## Task item
Provide a verbatim copy of all the records below, leaving the images out.

## Extracted entries
_ _ _ _ _ _ _
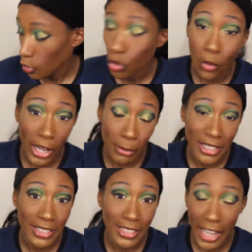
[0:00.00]
grab
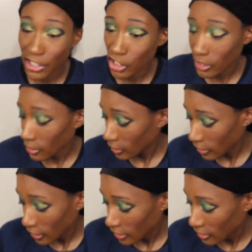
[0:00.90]
it, snatch it,
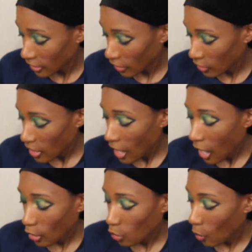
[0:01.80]
get it together.
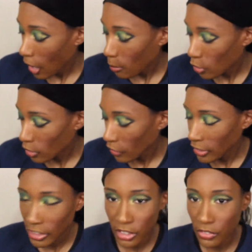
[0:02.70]
I don't know why I pulled
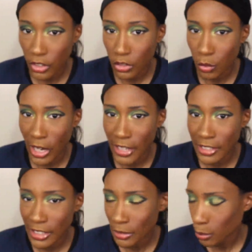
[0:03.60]
foundations first when I
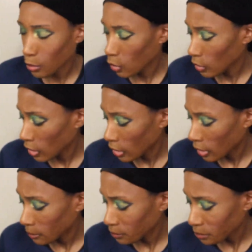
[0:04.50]
didn't pull
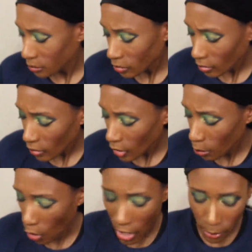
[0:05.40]
a um,
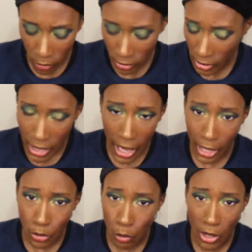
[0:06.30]
primer.
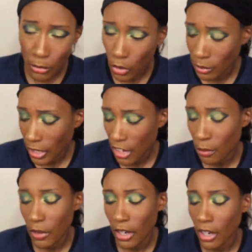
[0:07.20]
I don't know what I'm doing with life.
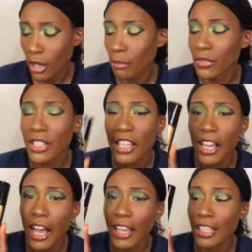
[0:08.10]
But um,
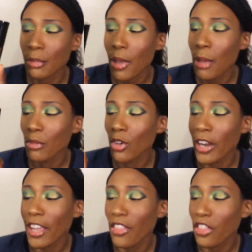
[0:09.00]
I got the Pat
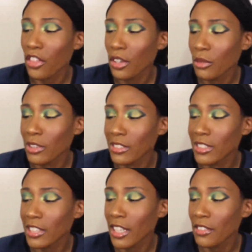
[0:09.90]
McGrath, what is it,
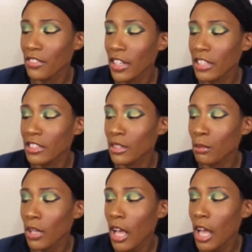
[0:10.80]
Skin Fetish
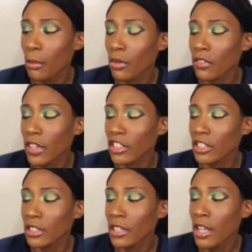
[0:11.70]
Sublime
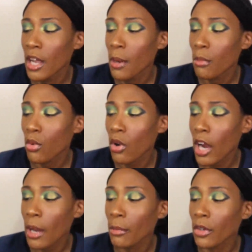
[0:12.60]
Perfection
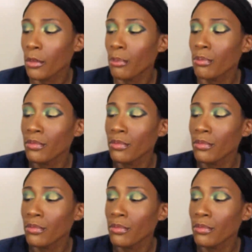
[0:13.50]
Primer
_ _ _ _ _ _ _
## Your response
[0:00.00]
grab
[0:00.90]
it, snatch it,
[0:01.80]
get it together.
[0:02.70]
I don't know why I pulled
[0:03.60]
foundations first when I
[0:04.50]
didn't pull
[0:05.40]
a um,
[0:06.30]
primer.
[0:07.20]
I don't know what I'm doing with life.
[0:08.10]
But um,
[0:09.00]
I got the Pat
[0:09.90]
McGrath, what is it,
[0:10.80]
Skin Fetish
[0:11.70]
Sublime
[0:12.60]
Perfection
[0:13.50]
Primer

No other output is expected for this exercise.